- EXERCISE BRIEF -
Nothing but the lines from the one including "(20.14 s to 20.97 s)" through the last line of the entries, restated exactly, should appear in the answer; omit the pictures.

[Stored data]
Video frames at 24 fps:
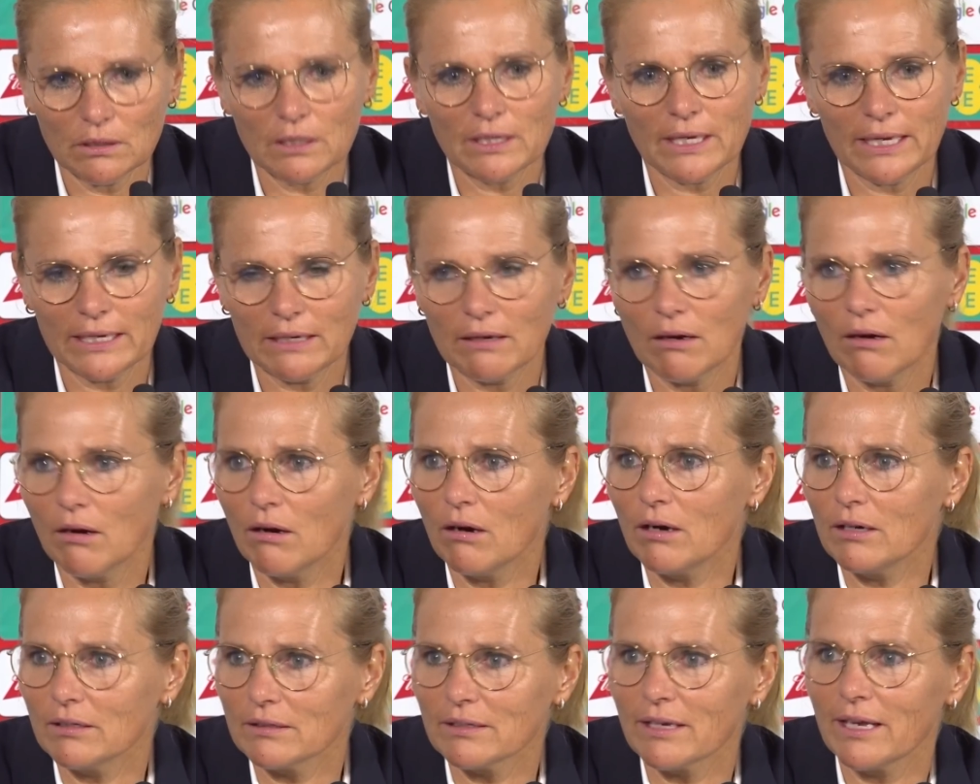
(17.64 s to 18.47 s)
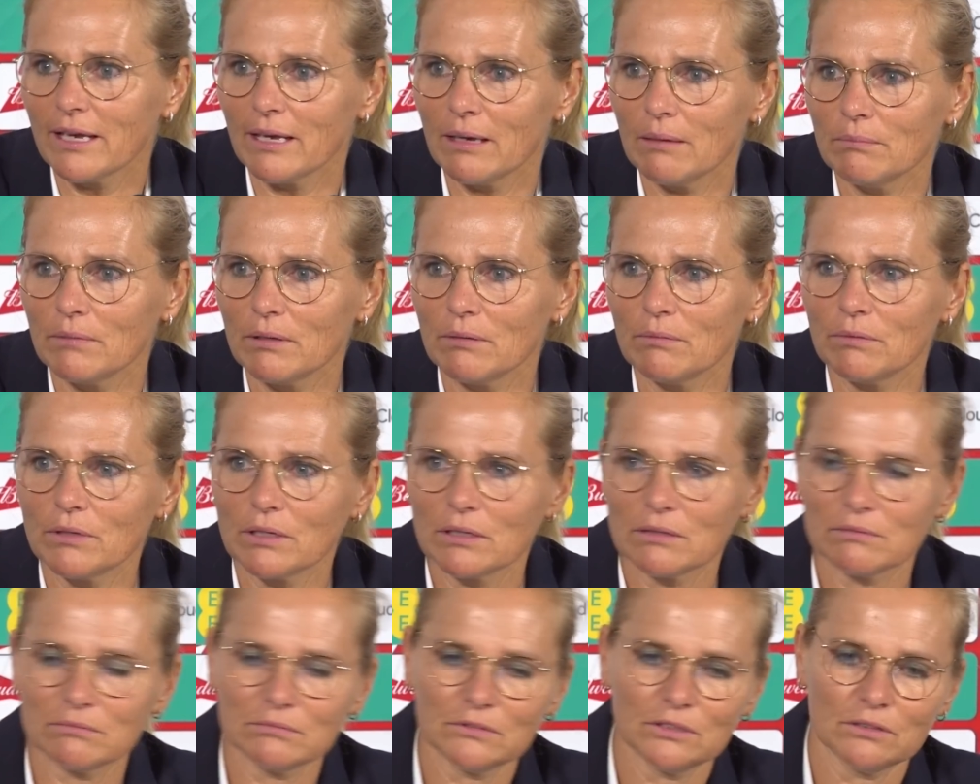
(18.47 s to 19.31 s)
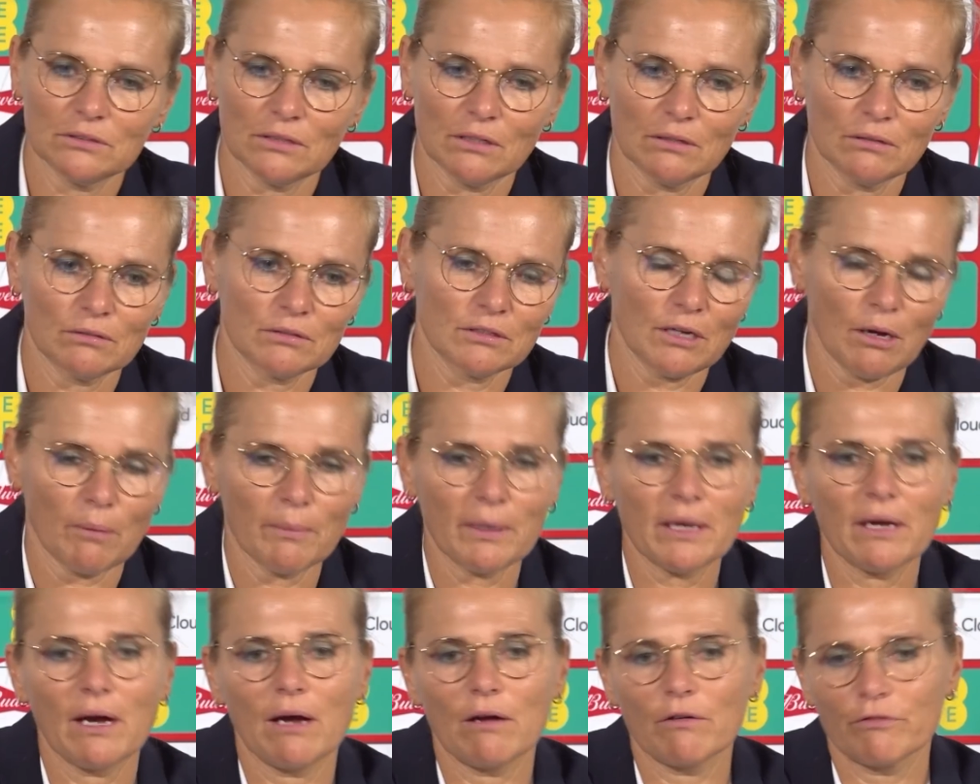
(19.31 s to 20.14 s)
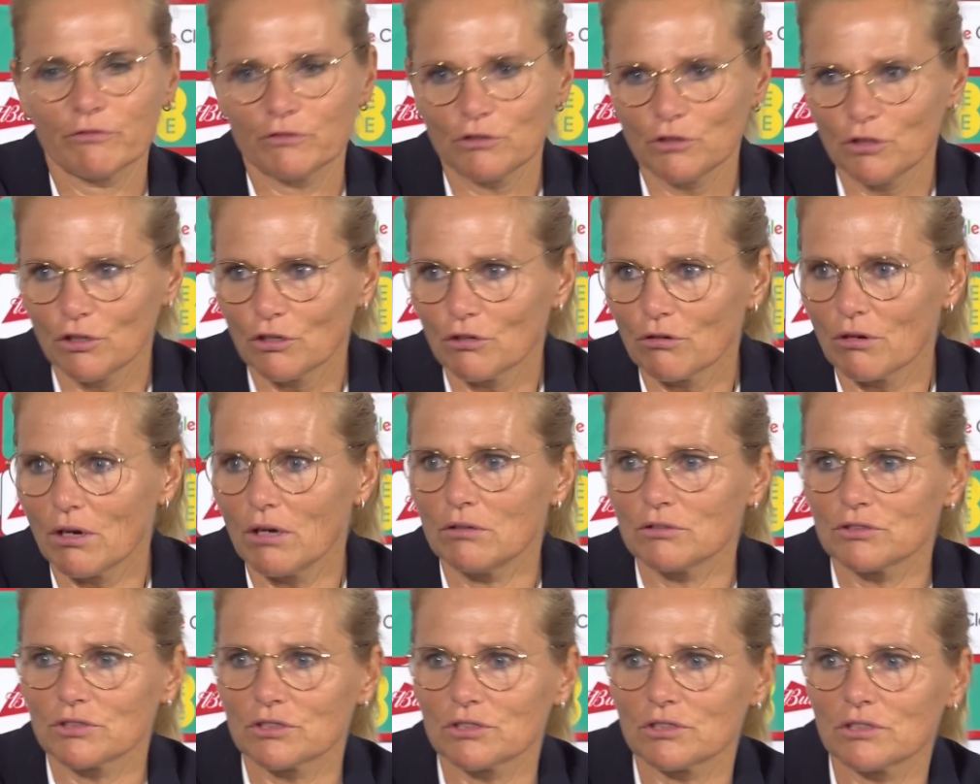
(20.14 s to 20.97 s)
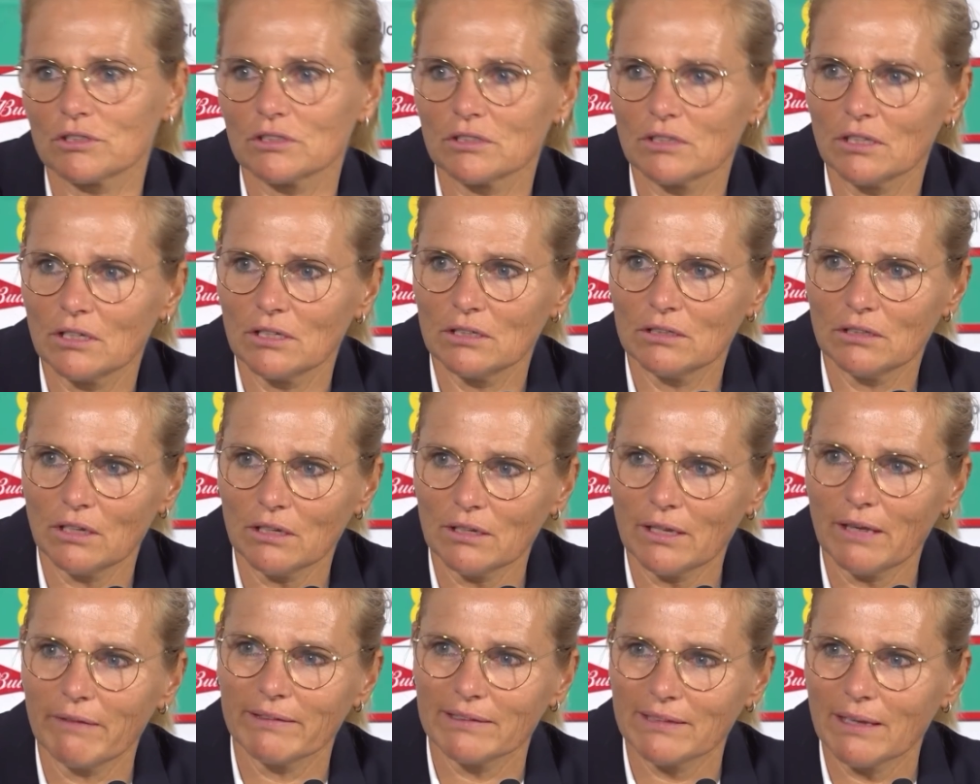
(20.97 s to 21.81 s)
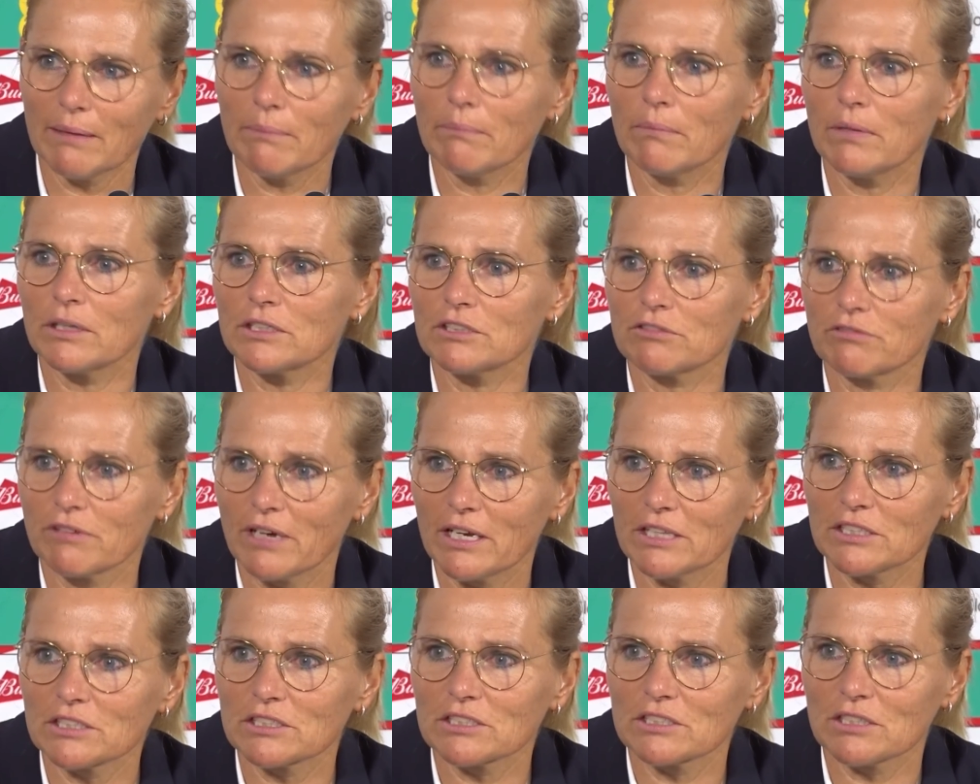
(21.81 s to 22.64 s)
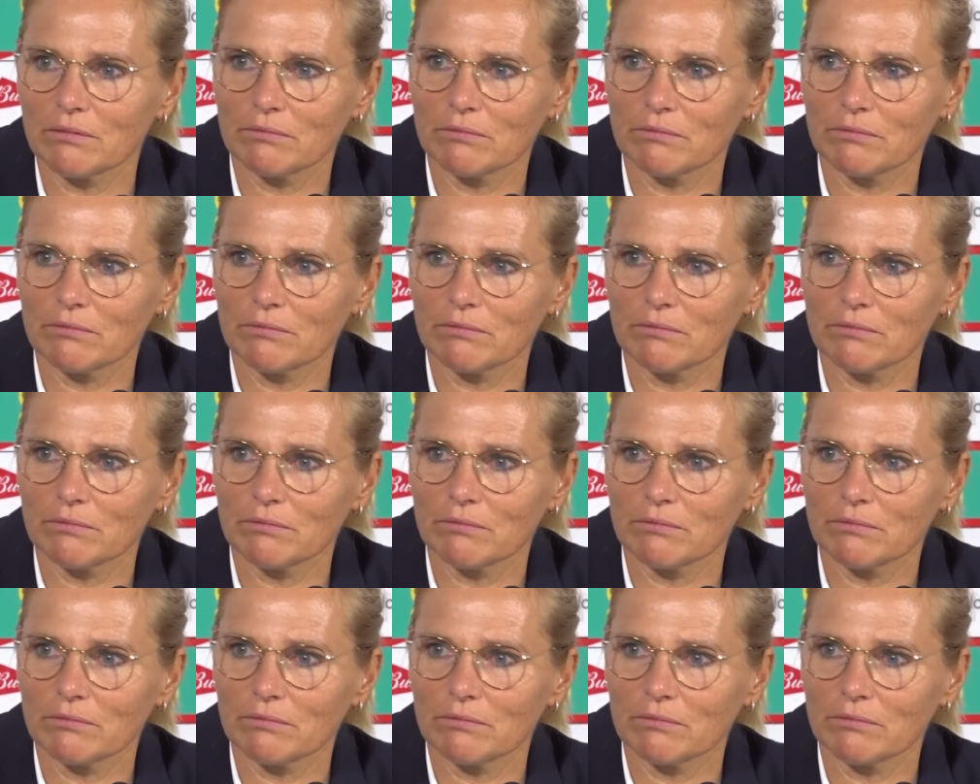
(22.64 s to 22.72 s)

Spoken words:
again, a hard game, but we, you know, coming out of the Euros, not having that much rest.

- ANSWER FOR THIS EXERCISE -
(20.14 s to 20.97 s)
(20.97 s to 21.81 s)
(21.81 s to 22.64 s)
(22.64 s to 22.72 s)

Spoken words:
again, a hard game, but we, you know, coming out of the Euros, not having that much rest.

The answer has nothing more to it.